Optional Genetic Testing and Analysis
SureScreen has an optional genetic analysis service which looks for known genetic variations (commonly known as SNPs) that have been associated with scoliosis in scientific research. By screening for known genetic risk factors, we can better predict if a small curve may get worse.
Frequently Asked Questions About SureScreen
SureScreen is a ground breaking new scoliosis screening method which uses standing MRI to check for a curve in 3-dimensions without any radiation, unlike x-ray. The spine is imaged in less than 3 minutes and provides is a quick, easy, and accurate way to check if your child has scoliosis. Because SureScreen actually allows you to see the spine and observe if it is straight or has a curve, it is a sure fire way to detect a curve.
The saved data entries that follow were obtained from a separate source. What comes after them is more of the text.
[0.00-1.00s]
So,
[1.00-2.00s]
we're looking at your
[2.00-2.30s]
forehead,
100% of children between the ages of 7 and 14 years old should be screened to detect a curve as early as possible. Growing children can rapidly develop a scoliosis, especially as they go through growth spurts making screening even more important.
SureScreen is recommended once a year for children during their peak rates of growth (ages 7-14 typically).
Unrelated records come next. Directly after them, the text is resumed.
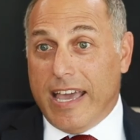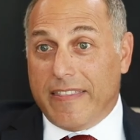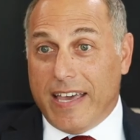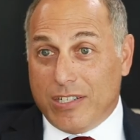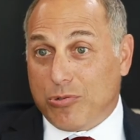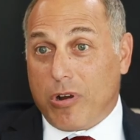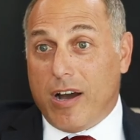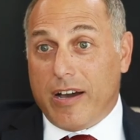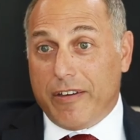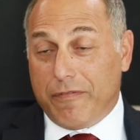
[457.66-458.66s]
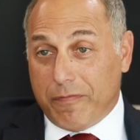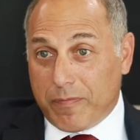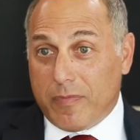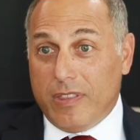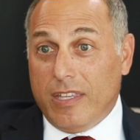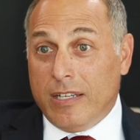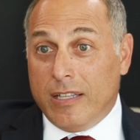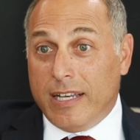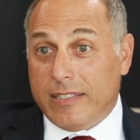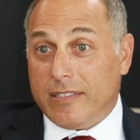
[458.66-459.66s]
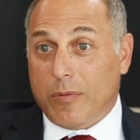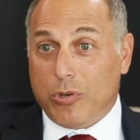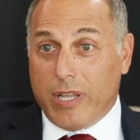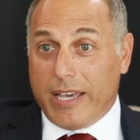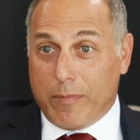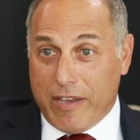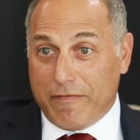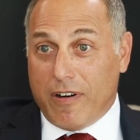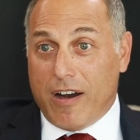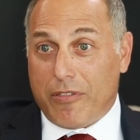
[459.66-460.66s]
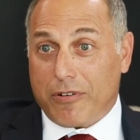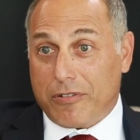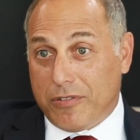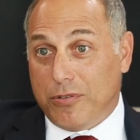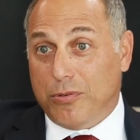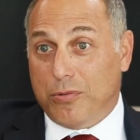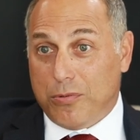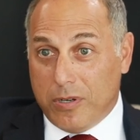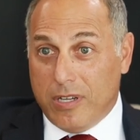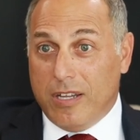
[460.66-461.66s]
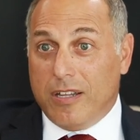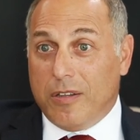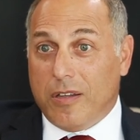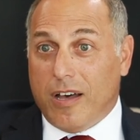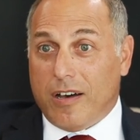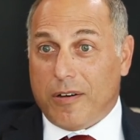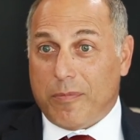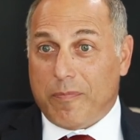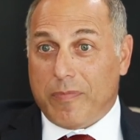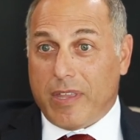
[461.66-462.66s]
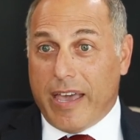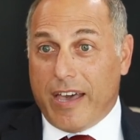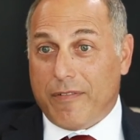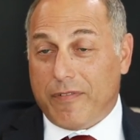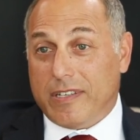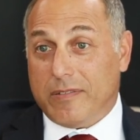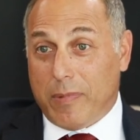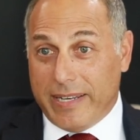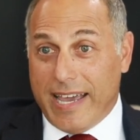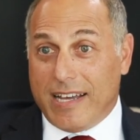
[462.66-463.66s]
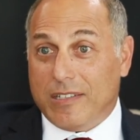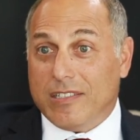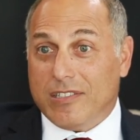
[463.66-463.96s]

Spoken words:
and that drive led someone like my father to have, as my dad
SureScreen includes a postural standing MRI of the spine to determine if a scoliosis exists. A simple MRI report stating whether or not a curve is present, and the size of the largest curve measured, along with recommendations based on your unique findings is also included.
SureScreen Plus+ provides all of the above as well as an additional clinical exam which is described above.
NOTE: The report is limited to a simple determination of whether or not scoliosis is present, and does not include a detailed MRI report. For a detailed report we recommend using our ScoliSnap MRI Monitoring service.
- Typical requirements for a MRI apply: no metallic implants, recent surgeries, or other metal objects.
- Children and teens under the age of 18 are eligible for SureScreen. For adults wishing to detect and monitor their scoliosis, please see our monitoring services
Frequently Asked Billing Questions
SureScreen is typically not covered by insurance.
SureScreen costs only $98 and includes a postural MRI to detect a scoliosis as well as a simple report stating if a curve was detected, its size, and recommended actions.
SureScreen Plus+ costs $149 and includes all of the above, as well as the clinical examination described above. Genetic analysis is an optional service which can be added for an additional fee (please inquire).
All costs listed are for children and teens under the age of 18. For adult scoliosis detection and monitoring, please see our monitoring services.
1. Shakil, Halima; Iqbal, Zaheen A.; Al-Ghadir, Ahmad H. (2014): Scoliosis. Review of types of curves, etiological theories and conservative treatment. In Journal of back and musculoskeletal rehabilitation 27 (2), pp. 111–115. DOI: 10.3233/BMR-130438.
2. Czaprowski, Dariusz; Kotwicki, Tomasz; Pawłowska, Paulina; Stoliński, Lukasz (2011): Joint hypermobility in children with idiopathic scoliosis. SOSORT award 2011 winner. In Scoliosis 6, p. 22. DOI: 10.1186/1748-7161-6-22.
3. Haller, Gabe; Zabriskie, Hannah; Spehar, Shelby; Kuensting, Timothy; Bledsoe, Xavier; Syed, Ali et al. (2018): Lack of joint hypermobility increases the risk of surgery in adolescent idiopathic scoliosis. In Journal of pediatric orthopedics. Part B 27 (2), pp. 152–158. DOI: 10.1097/BPB.0000000000000489.